── Data to process ──
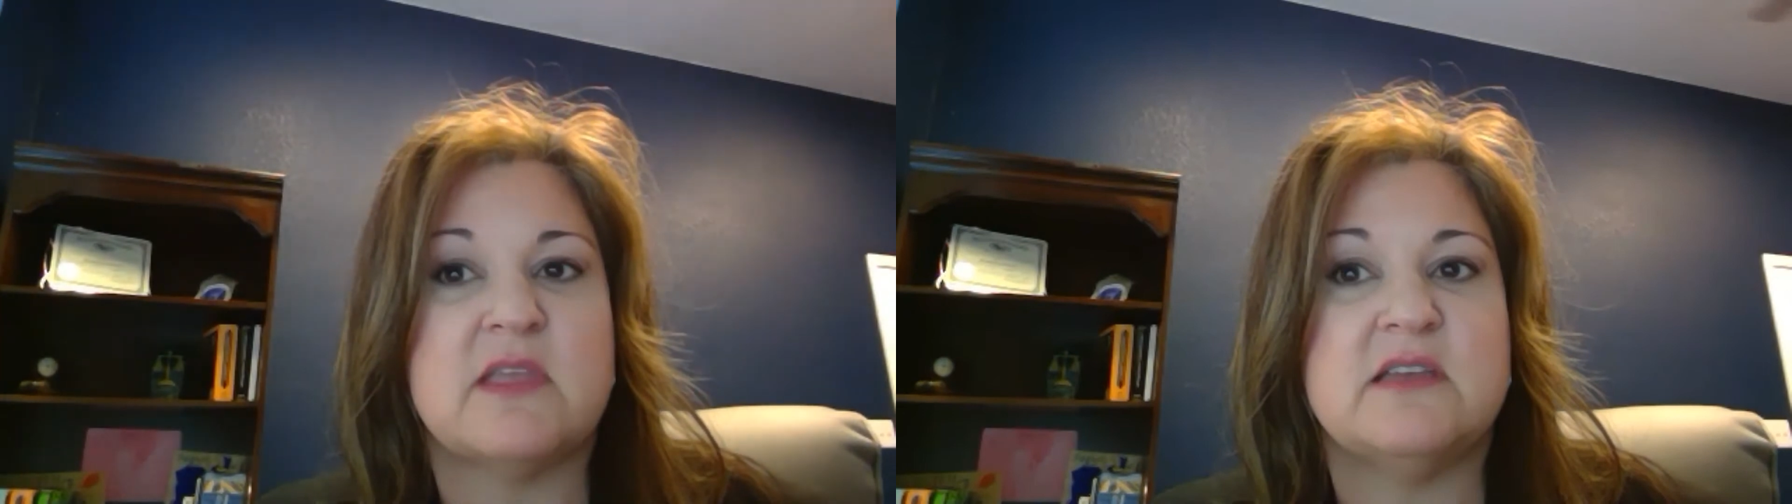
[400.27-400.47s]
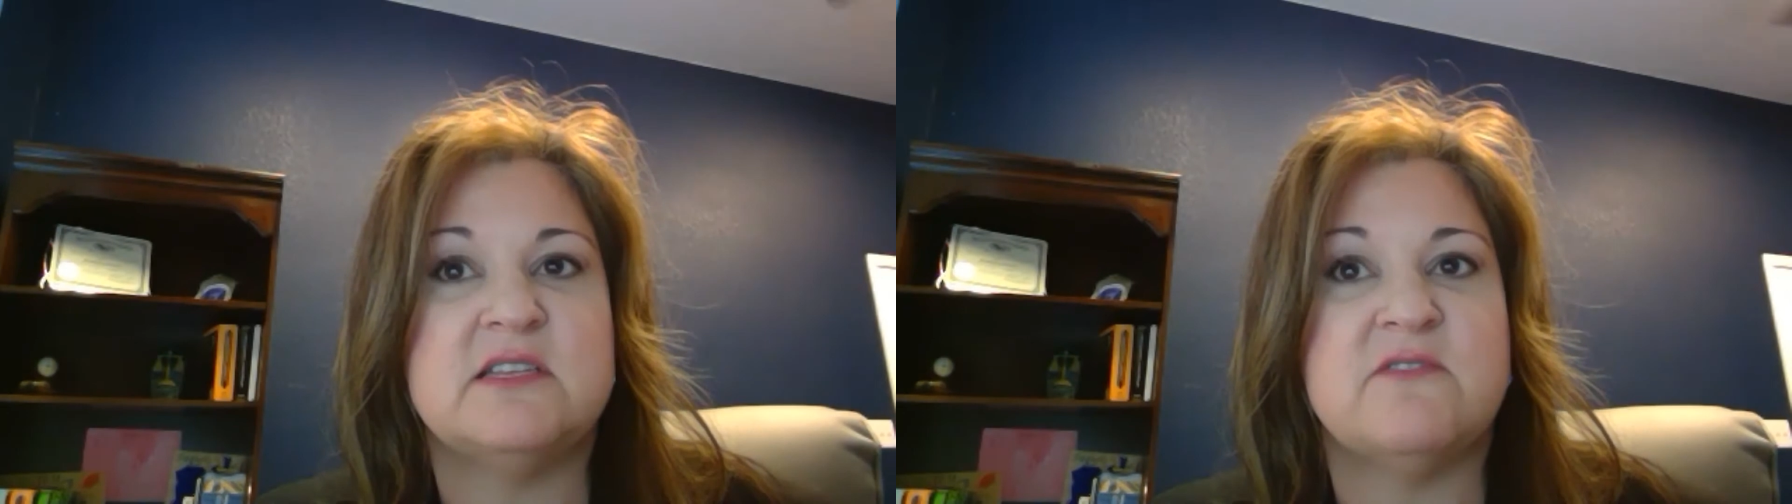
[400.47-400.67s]

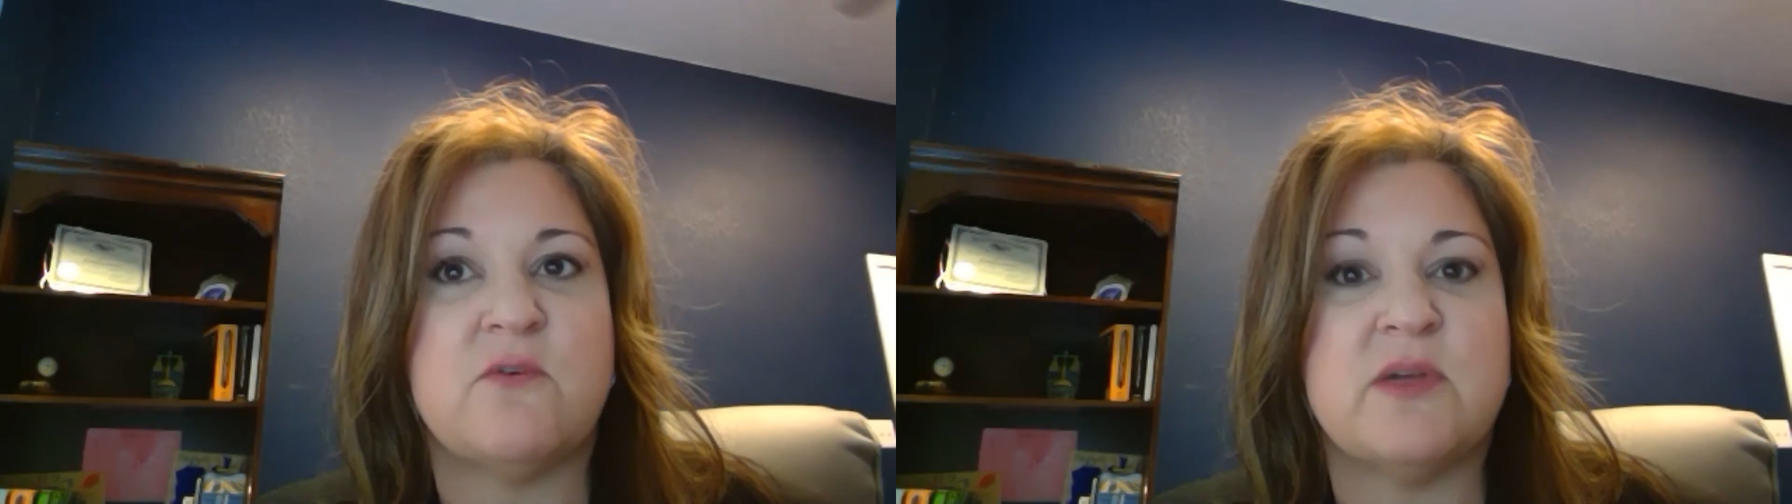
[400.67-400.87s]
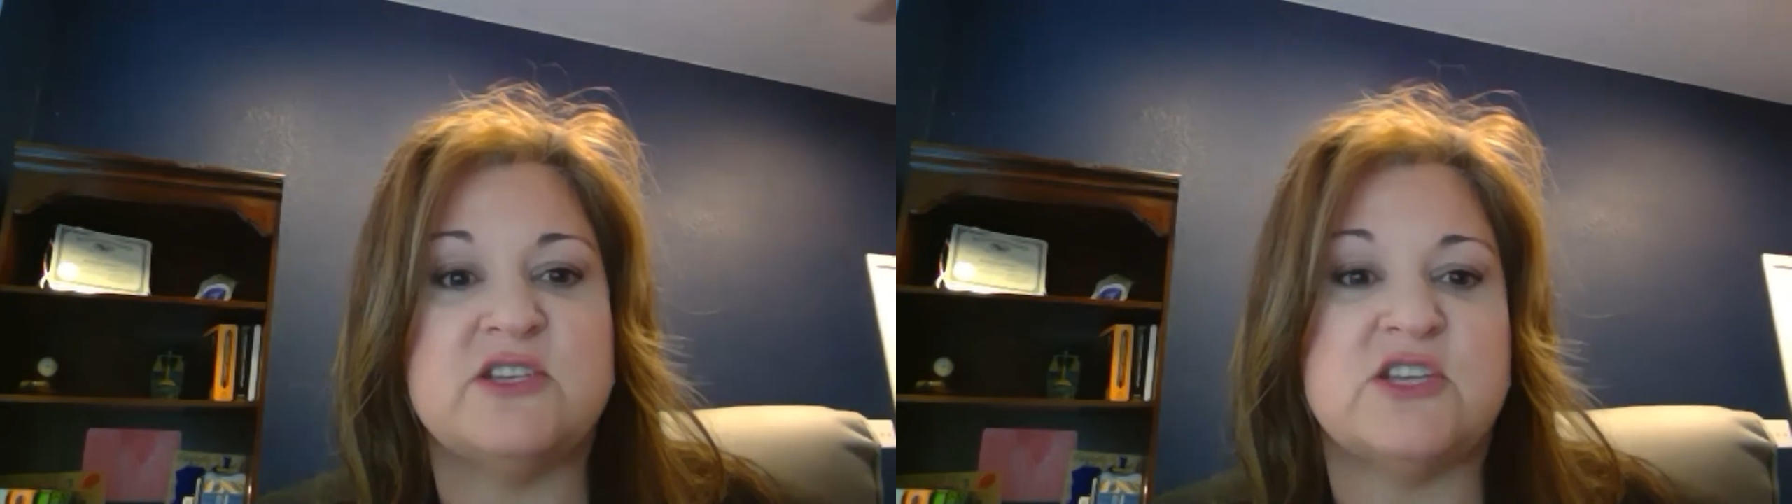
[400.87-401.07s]

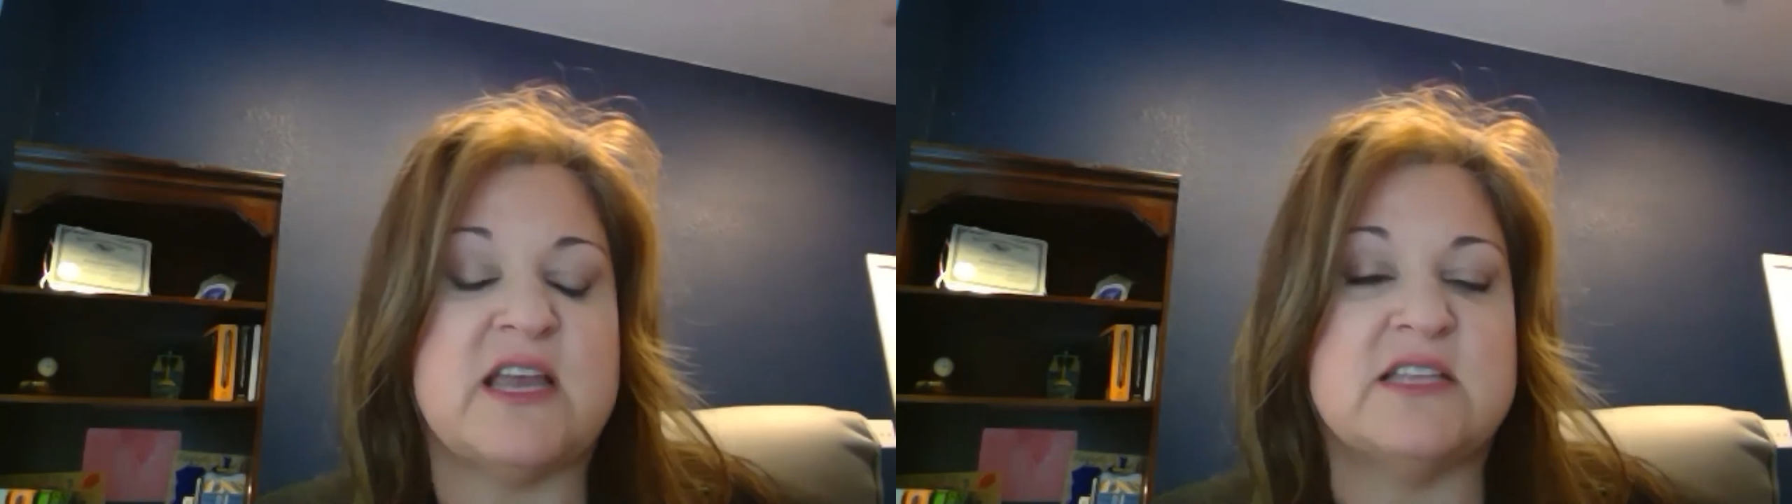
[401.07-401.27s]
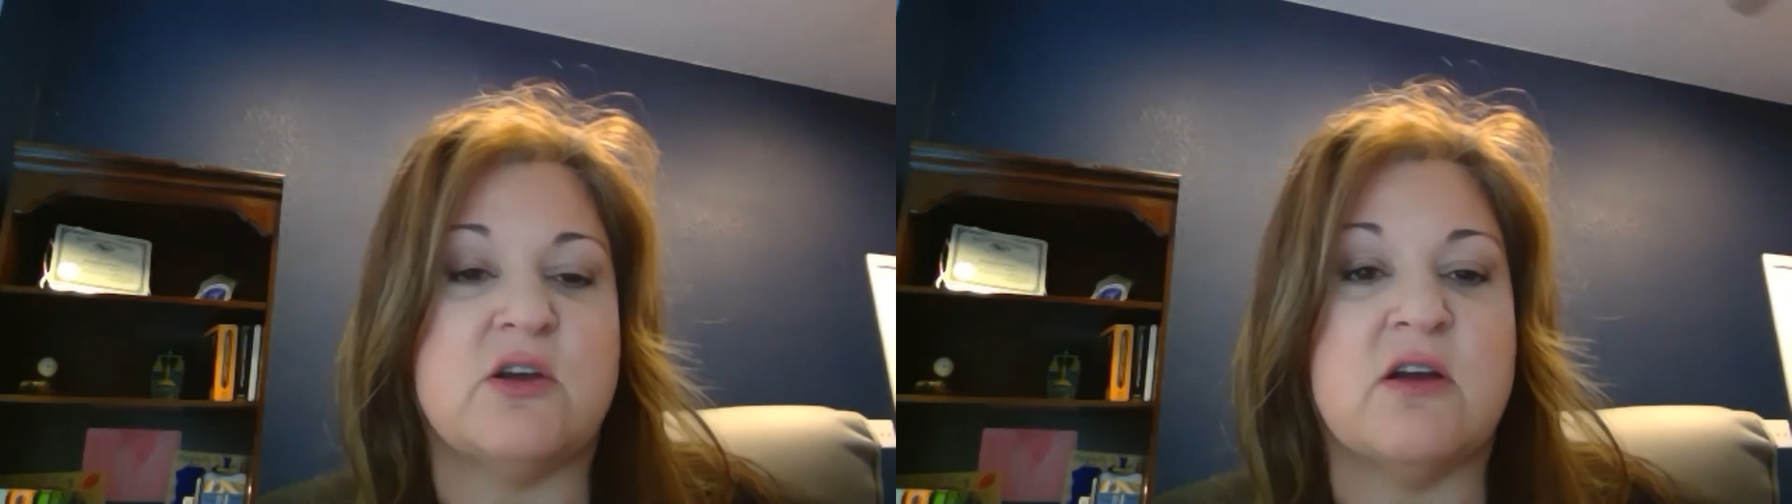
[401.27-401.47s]

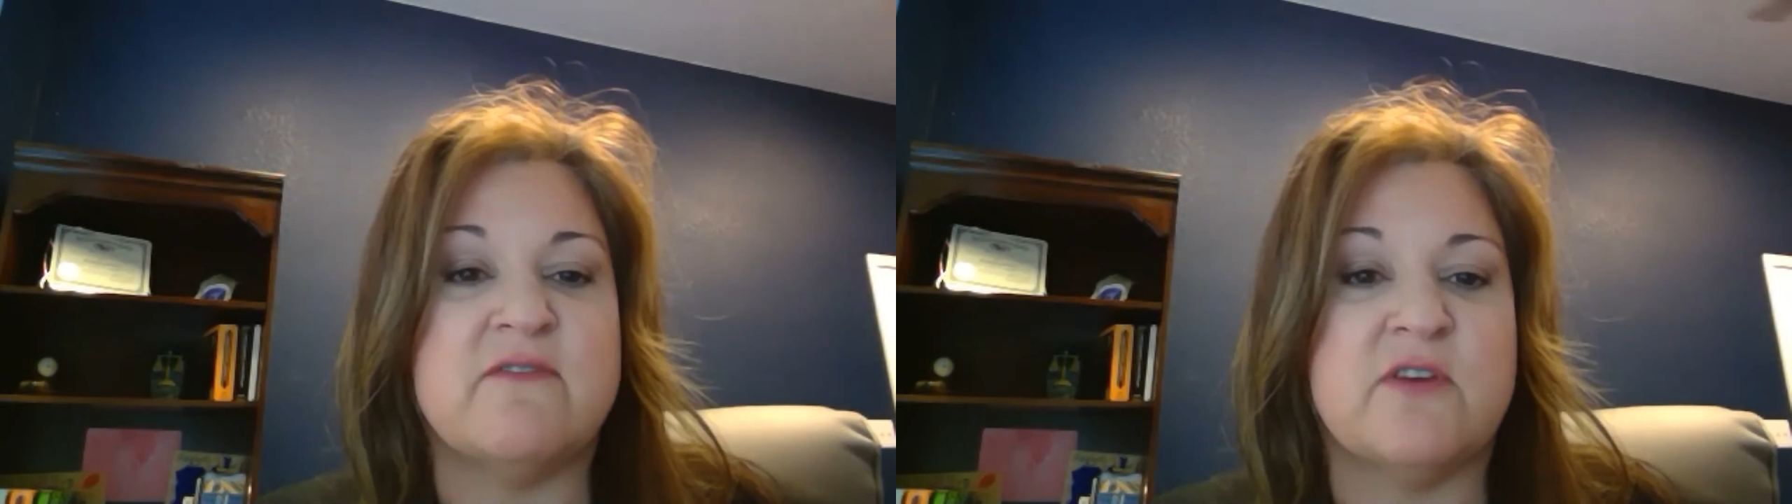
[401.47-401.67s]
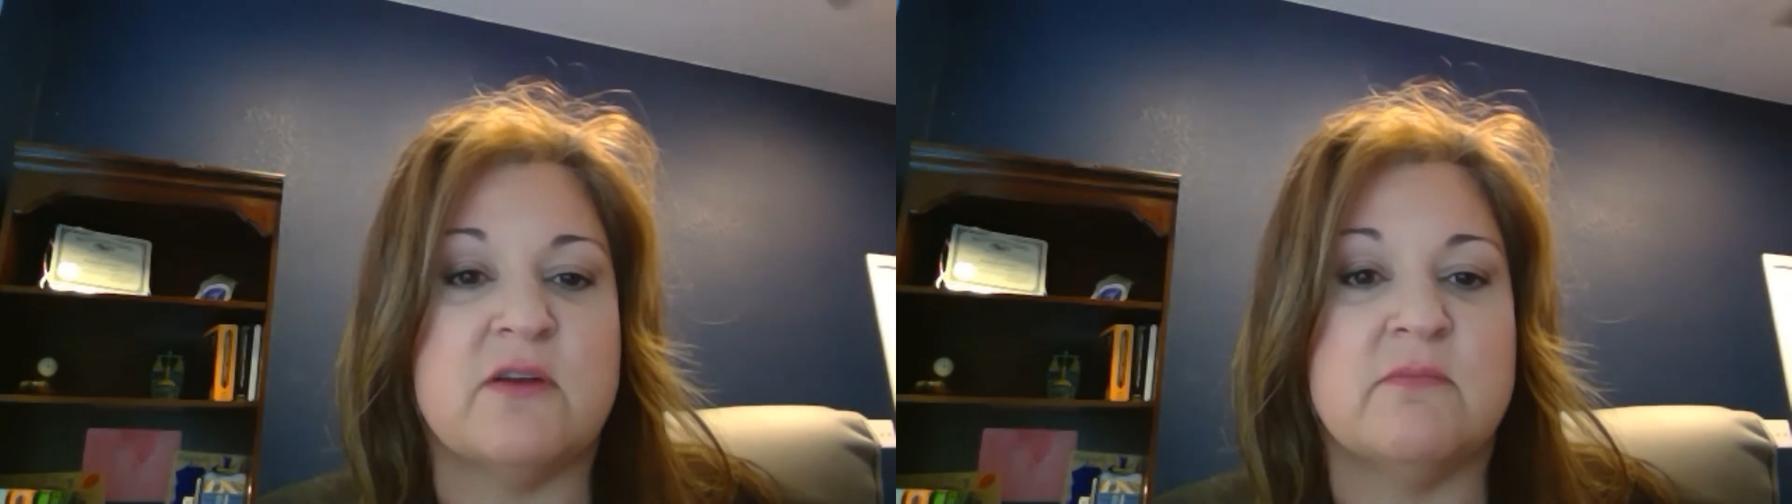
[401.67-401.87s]
differentiates our
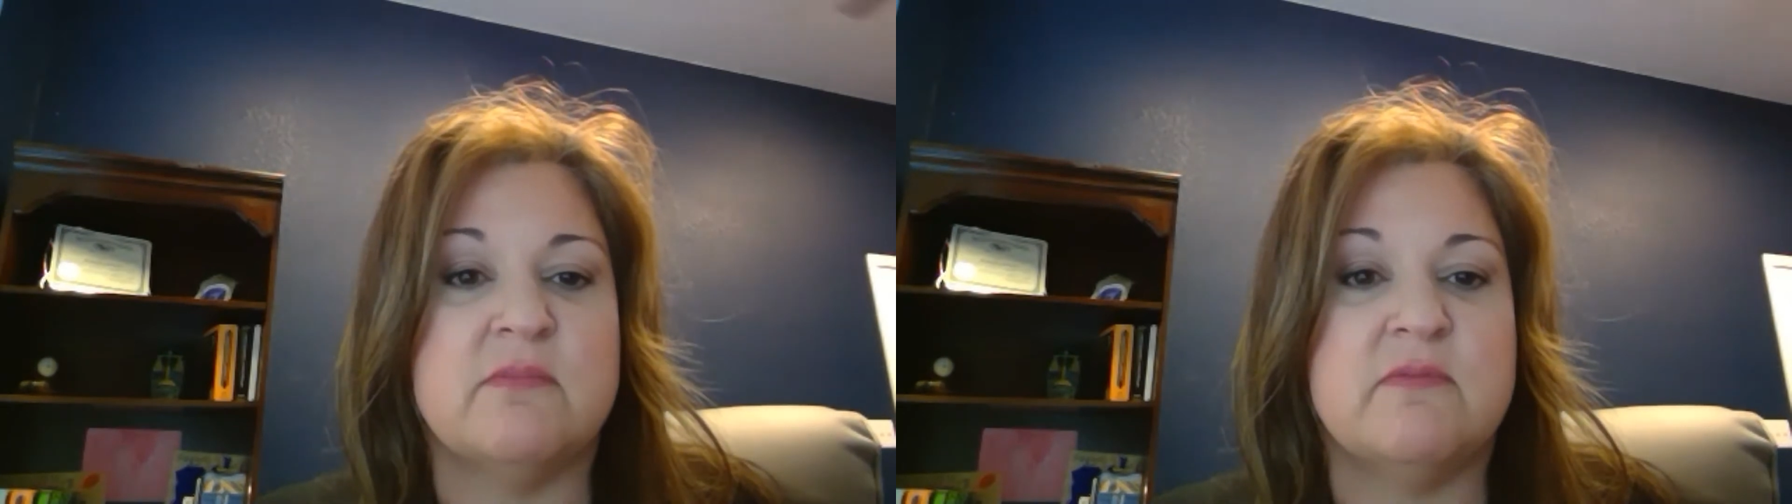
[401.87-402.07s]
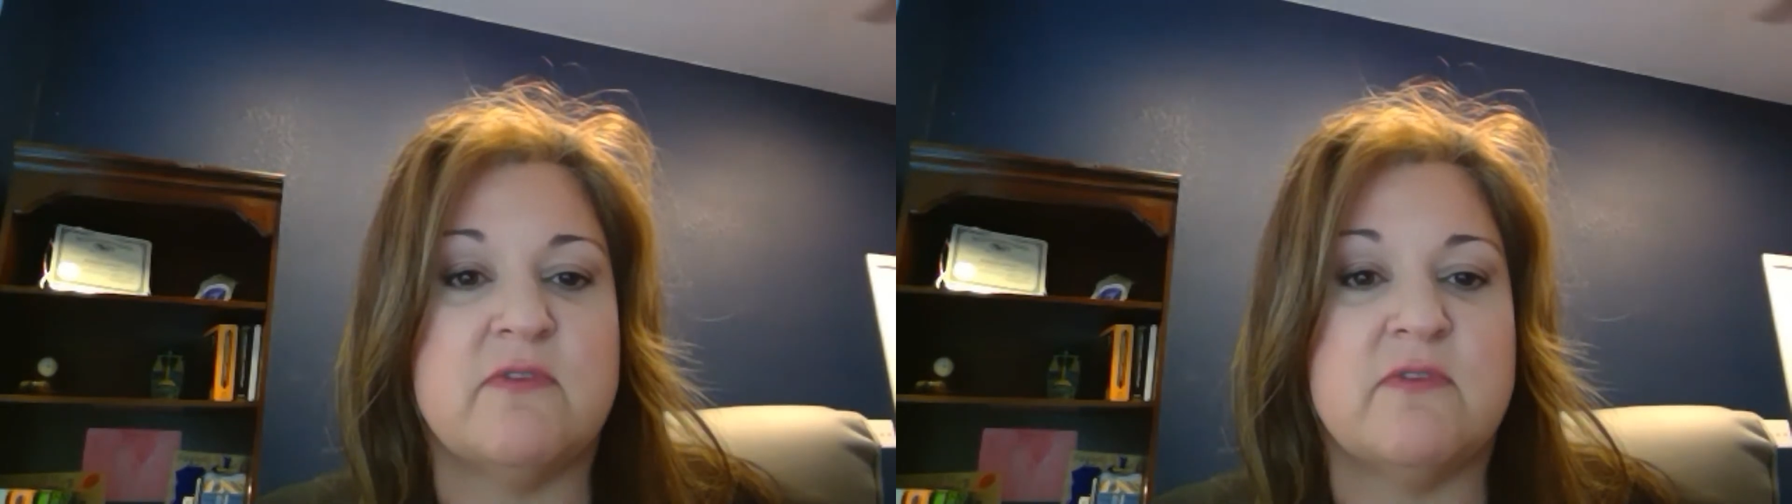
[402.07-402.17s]
firm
───
● **Required action**: Where a line contains "[400.67-400.87s]", begin there and set down exactly each line through the end of the data above, omitting any pictures.

● **Output below**:
[400.67-400.87s]
[400.87-401.07s]

[401.07-401.27s]
[401.27-401.47s]

[401.47-401.67s]
[401.67-401.87s]
differentiates our
[401.87-402.07s]
[402.07-402.17s]
firm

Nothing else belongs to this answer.